A white building with a red-tiled roof is seen through the blur of a green bush in the foreground.
Kori Suzuki for KPBS / California Local
The courtyard outside Chula Vista City Hall is pictured on Wednesday, Sept. 27, 2023.

Chula Vista residents will get to decide whether to renew a major infrastructure tax during the upcoming November election.

The citywide sales tax, known as Measure P, raises around $25 million every year for repairs and improvements to basic city services. It was originally approved in 2016 and was scheduled to wind down in less than three years.

Now, residents will decide whether to keep Measure P going. Last week, the Chula Vista City Council voted unanimously to put a measure on the ballot that will give voters the option to renew the tax for another decade.


Measure P is one of two local sales taxes that customers currently pay in Chula Vista, both of which add a half-cent charge to every dollar spent. The second is a public safety tax that gives additional funding to the police and fire departments.

Those taxes make up a significant chunk of the city’s main operating budget, which was just over $258 million last year.

Chula Vista has one of the highest tax rates in San Diego County at 8.75%, tied with National City, Imperial Beach, Del Mar and Solana Beach.

Over the last seven years, Measure P funds have gone towards repaving city streets, renovating storm drains, repairs to several fire stations and upgrading several public parks.

This past year, some of those repairs and upgrades included adding a new astroturf field and replacing an aging basketball court at Lauderbach Park, completing construction of the new Loma Verde Community Center and launching a comprehensive effort to shore up the city’s storm drain system and prevent future floods.


City leaders also plan to use some of those tax dollars to renovate and reopen the temporarily-shuttered Harborside Park.

At last week’s council meeting, a handful of residents shared diverging views on whether voters should extend the infrastructure tax.

“Chula Vista is a beautiful city and it’s our responsibility to keep it thriving,” said resident Victor Avina. “The renewal of this half-cent sales tax will set the infrastructure groundwork for our kids and for generations to come.”

Others questioned whether allowing Measure P to sunset might lower prices and reduce some of the cost of living pressures that many residents are feeling right now.

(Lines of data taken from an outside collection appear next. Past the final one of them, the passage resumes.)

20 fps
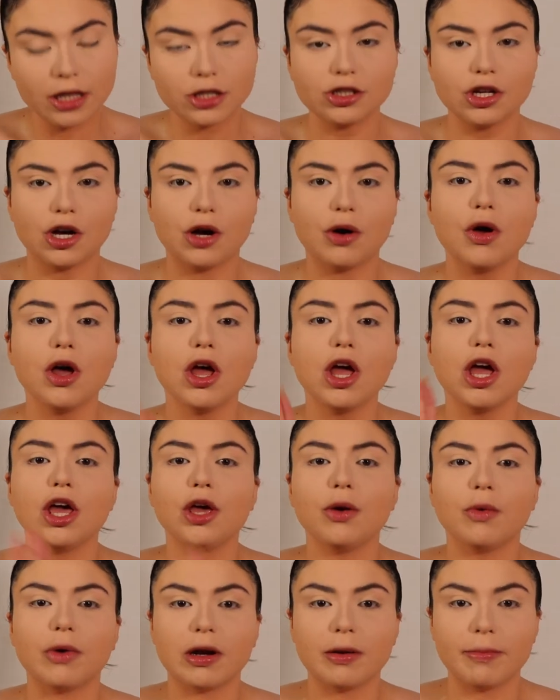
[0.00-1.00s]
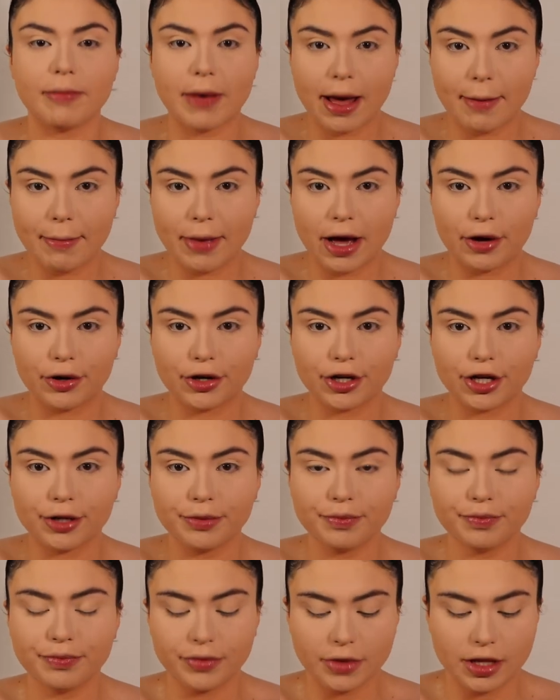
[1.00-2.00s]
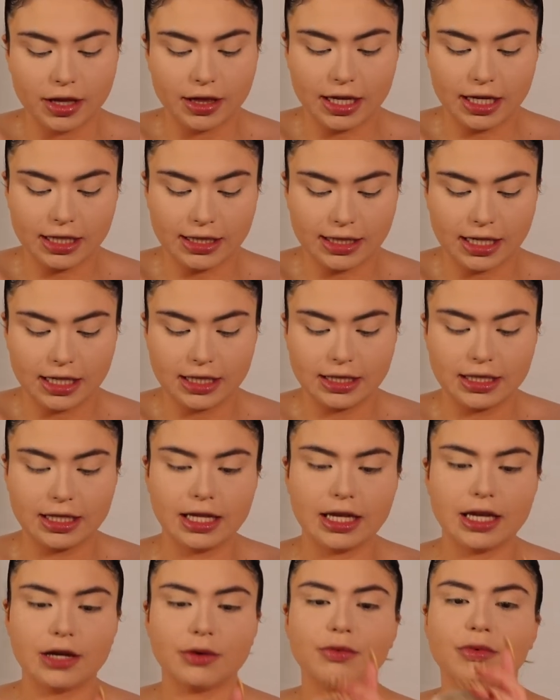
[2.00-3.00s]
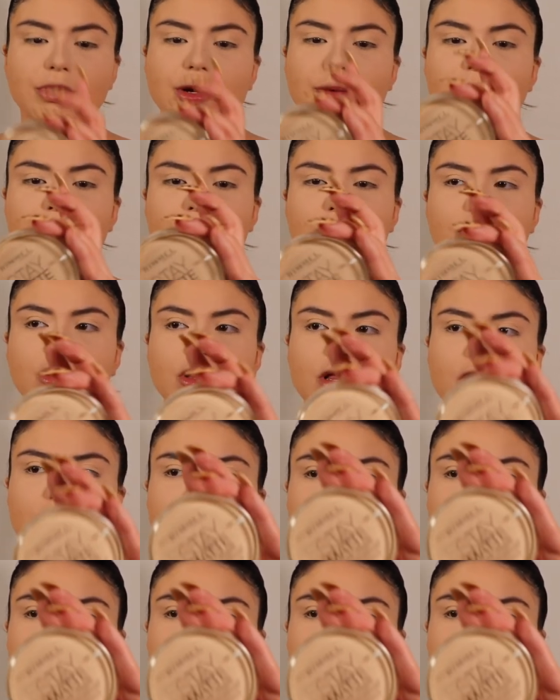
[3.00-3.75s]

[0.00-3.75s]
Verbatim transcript: So you want a matte powder. This is the RimmelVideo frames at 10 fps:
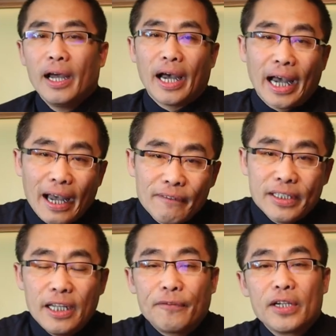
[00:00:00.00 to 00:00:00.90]
I have a
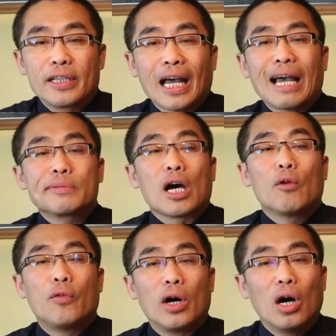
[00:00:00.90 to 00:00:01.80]
different types
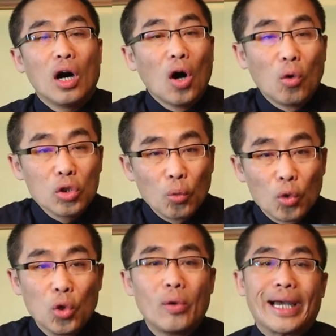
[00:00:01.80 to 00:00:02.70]
of old
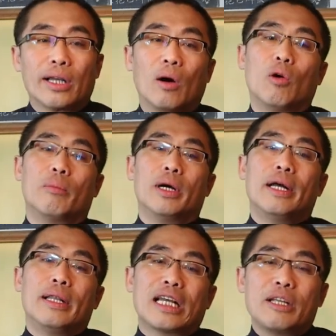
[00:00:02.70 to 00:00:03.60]
oolong at home.
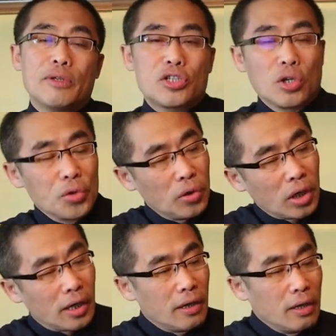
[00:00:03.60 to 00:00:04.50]
Let me show you
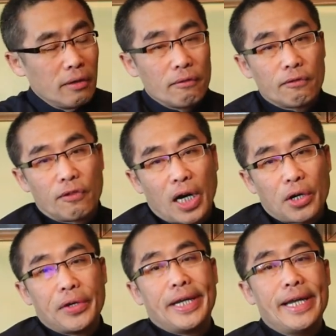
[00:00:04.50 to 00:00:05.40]
a
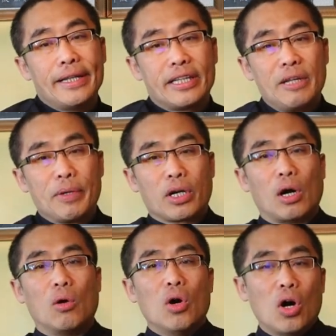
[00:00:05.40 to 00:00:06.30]
very
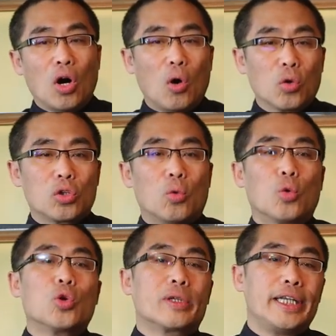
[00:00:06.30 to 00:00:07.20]
typical old
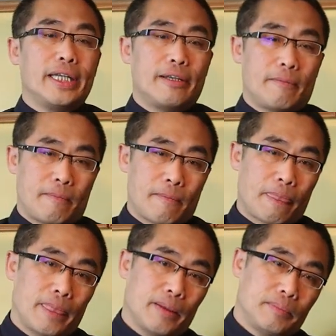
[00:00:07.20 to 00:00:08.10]
oolong tea.
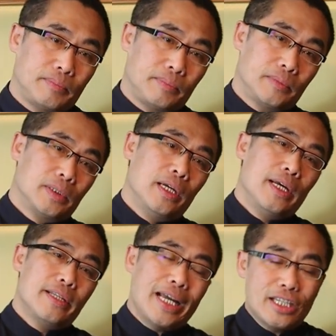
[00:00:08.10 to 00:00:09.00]

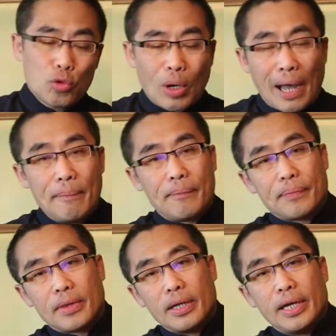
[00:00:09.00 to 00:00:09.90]
This one
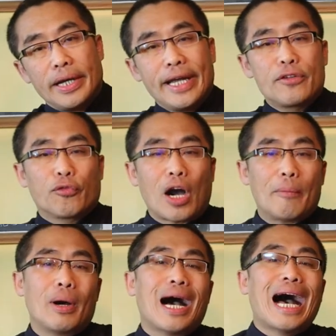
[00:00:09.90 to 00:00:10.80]
is
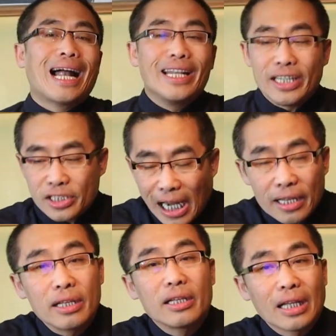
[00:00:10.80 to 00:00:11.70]
from
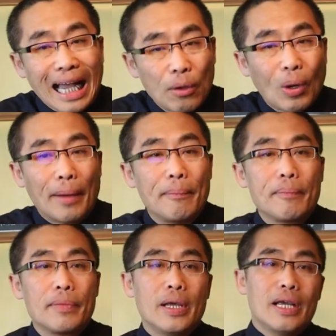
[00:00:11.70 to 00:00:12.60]
Alishan, Taiwan.
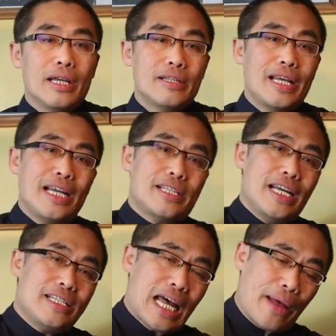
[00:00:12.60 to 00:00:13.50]
This
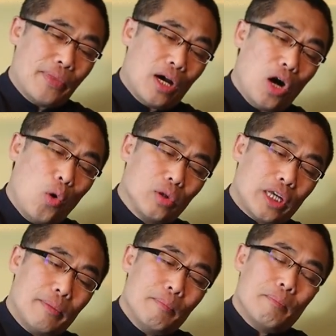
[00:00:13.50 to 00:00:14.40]
is an
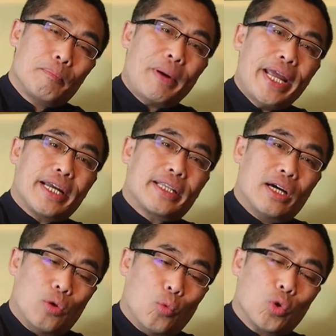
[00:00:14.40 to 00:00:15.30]
old
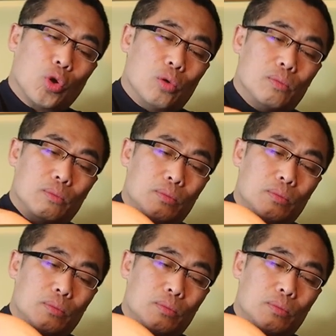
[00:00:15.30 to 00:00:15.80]
baked oolong.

“I really do understand the frustration of the families,” said resident Delia Dominguez Cervantes. “You go buy a loaf of bread, it’s double the price from a couple years ago.”

According to early polling by city staff, most Chula Vista residents said they would support renewing the infrastructure tax.

Participants in the city’s ballot tests said city leaders should continue to prioritize improving parks, fixing potholes and repairing things like sidewalks and storm drains, along with addressing homelessness.

Councilmember Jose Preciado said the City Council’s vote to add the measure to the ballot means that, ultimately, residents will get to decide.

“The vote that will happen in November is an opportunity,” he said. “If the taxpayers do not want to support this, that is their choice. And it will be something we have to contend with.”